Cumhurbaşkanı Erdoğan'dan saldırılara tepki Haber

Cumhurbaşkanı Erdoğan'dan saldırılara tepki

Cumhurbaşkanı Recep Tayyip Erdoğan, İsrail’in saldırılarına ilişkin sosyal medyadan yaptığı açıklamada, “Cidde’de yapılan İslam İşbirliği Teşkilatı İcra Komitesi Olağanüstü Toplantısı’nın İsrail’in artan zulmü karşısında İslam aleminin kararlılığını, Filistin halkıyla dayanışmasını ve Filistin davasına desteğini somut bir şekilde göstermesi bakımından takdirle karşılıyorum. 7 Ekim’de başlayan ve tüm bölgemize sıçrama riski olan krizin çözümü için ilk günden itibaren yoğun gayret sarf ettik. Şimdiye kadar devlet ve hükümet başkanı seviyesinde 18 liderle telefon görüşmesi gerçekleştirdik.
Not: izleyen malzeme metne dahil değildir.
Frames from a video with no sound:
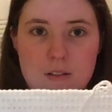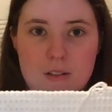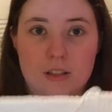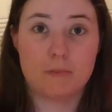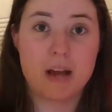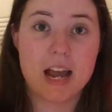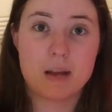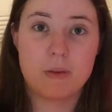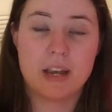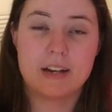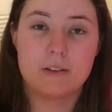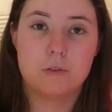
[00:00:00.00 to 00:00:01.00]
back
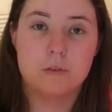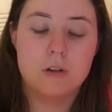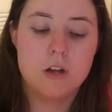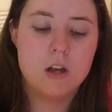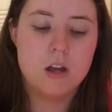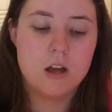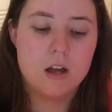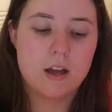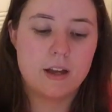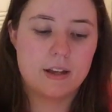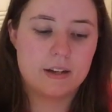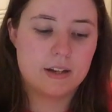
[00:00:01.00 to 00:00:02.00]
panel,
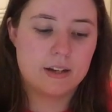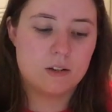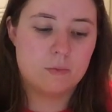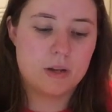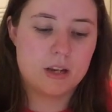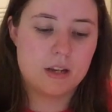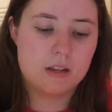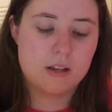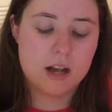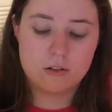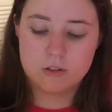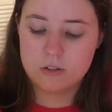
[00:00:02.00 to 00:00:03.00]
and it'll be,
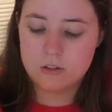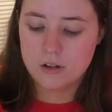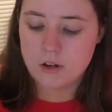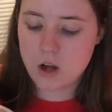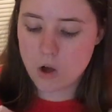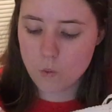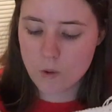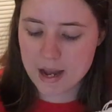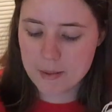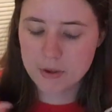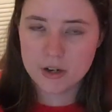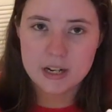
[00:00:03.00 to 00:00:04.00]
I'll do the whole
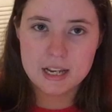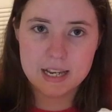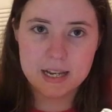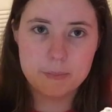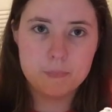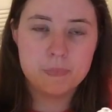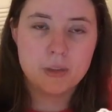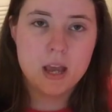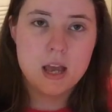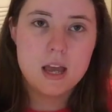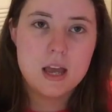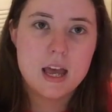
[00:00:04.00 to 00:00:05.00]
white part again.
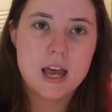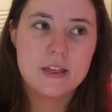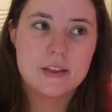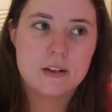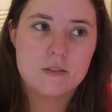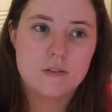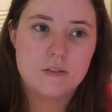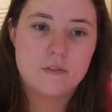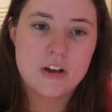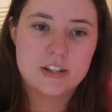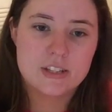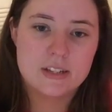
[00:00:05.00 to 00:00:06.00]
and then
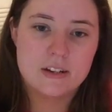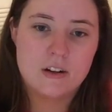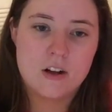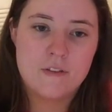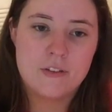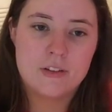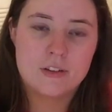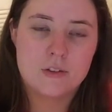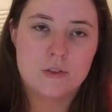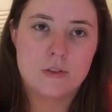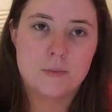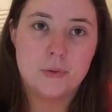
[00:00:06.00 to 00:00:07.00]
fasten it off and then do
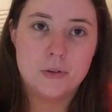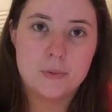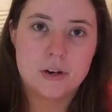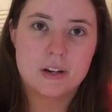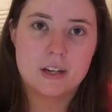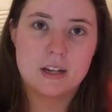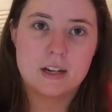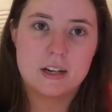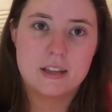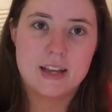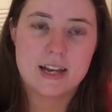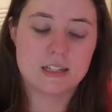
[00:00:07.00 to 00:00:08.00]
the blue part again,
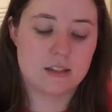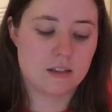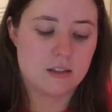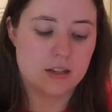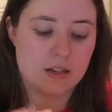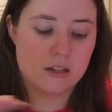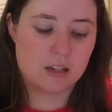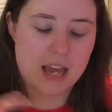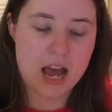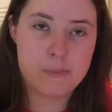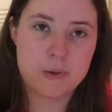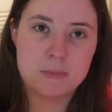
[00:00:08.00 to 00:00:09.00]
and that's the
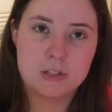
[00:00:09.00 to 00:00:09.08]
gap in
Mısır makamlarıyla iş birliği içerisinde 3 uçak dolusu insani yardım malzemesini bölgeye ulaştırdık. 17 yıldır abluka altında yaşayan mazlum Gazze halkına yardım elimizi uzatmaya devam ediyoruz. Ancak sükuneti sağlamaya matuf çabalarımız bölgeye uçak gemilerinin gönderilmesi, Filistin halkına yönelik yardımların kesilmesi ve Gazze halkının toptan cezalandırılması gibi adımlarla sekteye uğradı” dedi. "Türkiye olarak önce insani ateşkesin, sonrasında da kalıcı istikrarın tesisi için çalışmayı sürdüreceğiz” Gazze halkına yönelik saldırıların faillerini kınadığını ifade eden Cumhurbaşkanı Erdoğan, "İyice etkisizleşen Birleşmiş Milletler Güvenlik Konseyi sorumluluğunu bir kez daha yerine getiremedi. İnsan hak ve hürriyetleri konusunda mangalda kül bırakmayan batılı ülkeler, ateşe körükle gitmek dışında hiçbir adım atmadı. Uluslararası medya organları taraflı ve ikiyüzlü yayınlarıyla adeta insan kıyımını aklama yarışına girdi. ’Güvenli bölge’ denilen alanlara göç eden masum insanların, sınır kapılarının, camilerin, okulların ve sivil yerleşim yerlerinin bombalanması son 12 günde şahit olduğumuz savaş suçlarından birkaçıdır. Dün, El Ehli Arab Hastanesi’ne yönelik menfur saldırıyla Gazze’deki katliam bir başka boyuta taşınmıştır. İnsanlığa karşı suç teşkil eden ve Gazze halkına yönelik soykırım derecesine varan bu saldırının faillerini lanetliyorum. Yüreklerimizi dağlayan dünkü katliamdan failler kadar 7 Ekim’den bu yana yaptıkları açıklamalarla ateşe benzin dökenler de sorumludur. İsrail bombardımanlarında şehit olan çoğu çocuk ve kadın 4 bin Gazzeli kardeşimize Allah’tan rahmet, yaralılarımıza acil şifalar niyaz ediyorum. Türkiye olarak önce insani ateşkesin, sonrasında da kalıcı istikrarın tesisi için çalışmayı sürdüreceğiz” dedi. Kaynak:İHA

‘Aramızda güvenlik sorunu var’ Haber

‘Aramızda güvenlik sorunu var’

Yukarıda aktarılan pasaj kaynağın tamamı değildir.